Exercise

July 15, 2009


Targeting the Lats

I’m often asked if there is a way to target the upper vs. lower aspects of the latissimus dorsi (lats). The answer: a qualified, “Yes.” To understand why, a little anatomy is in order.

lat_pulldown
The lats are one of the largest muscles in the body with attachments at the spine, scapula (shoulder blade), pelvis and humerus (upper arm bone). Because of these multiple attachments, the lat fibers are arranged in different directions, from almost perpendicular at the upper region to almost parallel with the body in the lower region.
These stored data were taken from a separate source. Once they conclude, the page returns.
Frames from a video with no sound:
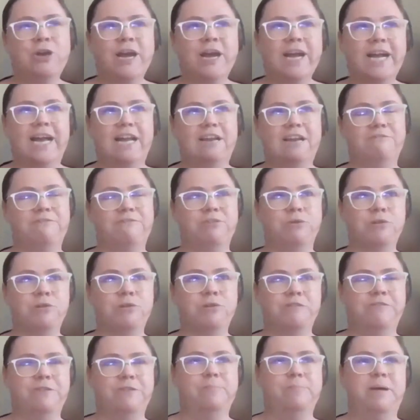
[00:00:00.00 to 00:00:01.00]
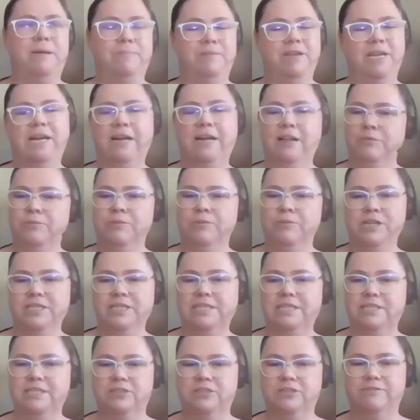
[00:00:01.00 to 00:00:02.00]
kind of thought of the public health
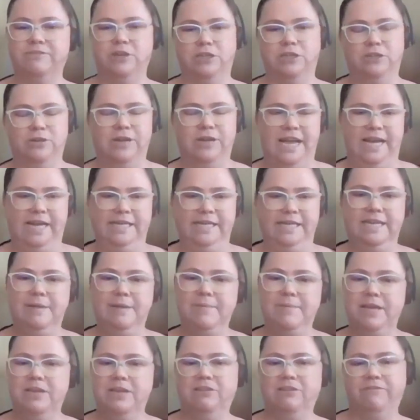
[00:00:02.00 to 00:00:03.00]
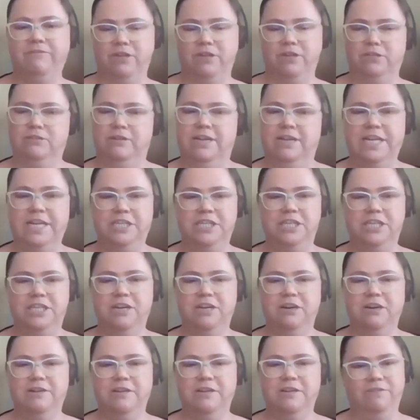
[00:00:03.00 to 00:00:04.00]
world as you've got your academic, you've got your
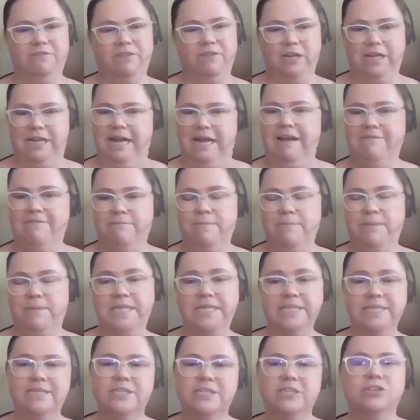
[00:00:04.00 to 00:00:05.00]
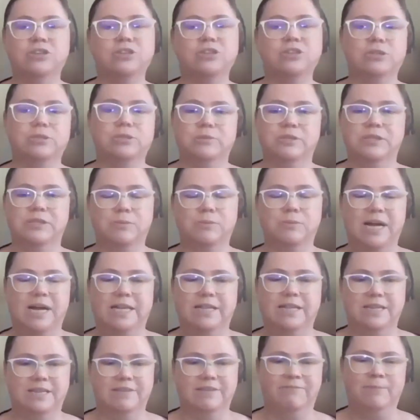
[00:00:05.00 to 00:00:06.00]
NGO, and you've got government. Those were
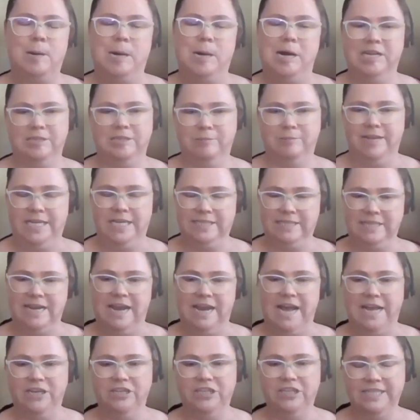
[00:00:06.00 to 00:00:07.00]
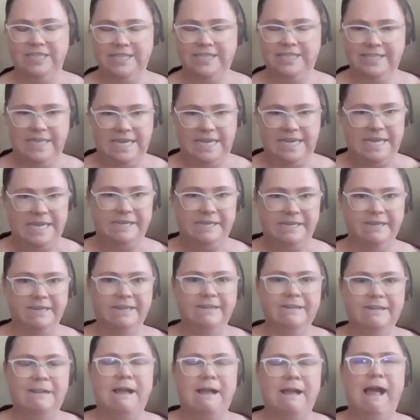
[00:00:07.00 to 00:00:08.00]
the pathways that I could see.
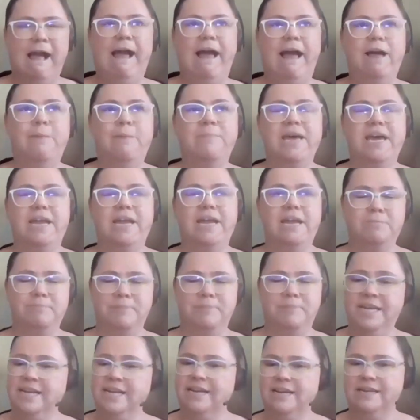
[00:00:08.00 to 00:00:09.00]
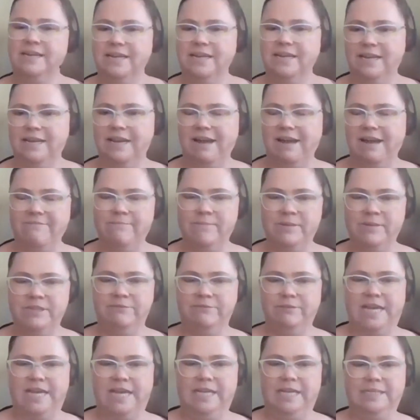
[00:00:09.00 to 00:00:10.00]
And I'd been in government
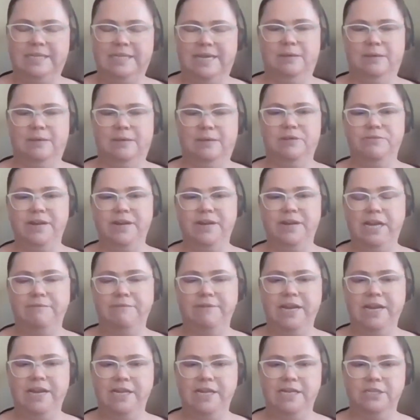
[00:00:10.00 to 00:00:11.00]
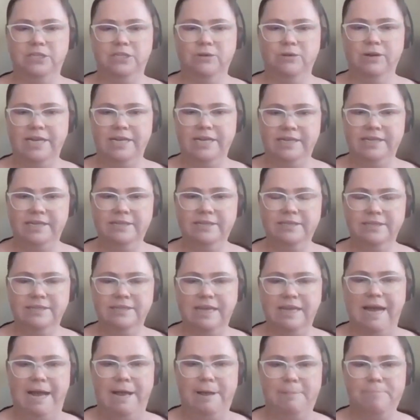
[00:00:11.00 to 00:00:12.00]
for that time and really, really enjoyed it.
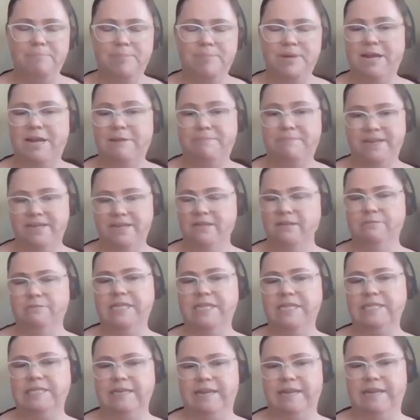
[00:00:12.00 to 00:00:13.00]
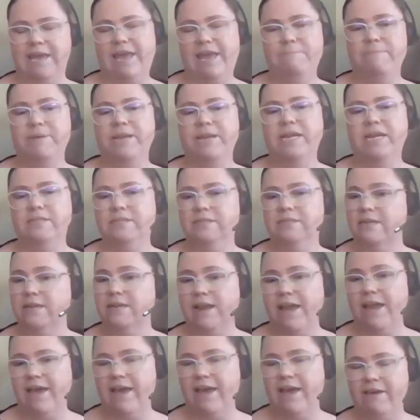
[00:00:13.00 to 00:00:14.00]
But I'd been in the Western Cape and I
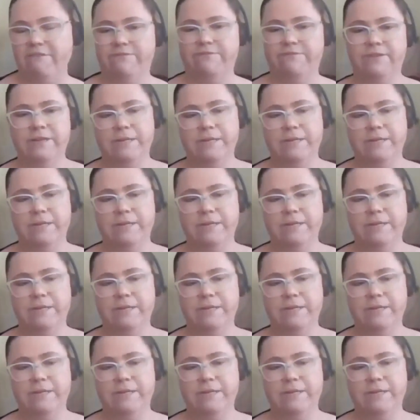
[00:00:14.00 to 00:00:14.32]
didn't have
Since muscles are maximally stressed when an exercise moves in line with its fibers, the following protocols apply to lat training:

Close grip pulldowns (or chins) target the lower region of your lats. The lower lat fibers are basically straight up and down, running virtually parallel with the body. Thus, using a close grip keeps the line of pull in conjunction with the lower fibers. Wide grip pulldowns (or chins), on the other hand, are best for targeting the upper portion of your lats. The upper lat fibers run in an oblique fashion, fanning out at a sharp angle. Avoid using a hand spacing that’s significantly past shoulder length, though. Doing so restricts your range of motion which ultimately results in suboptimal development.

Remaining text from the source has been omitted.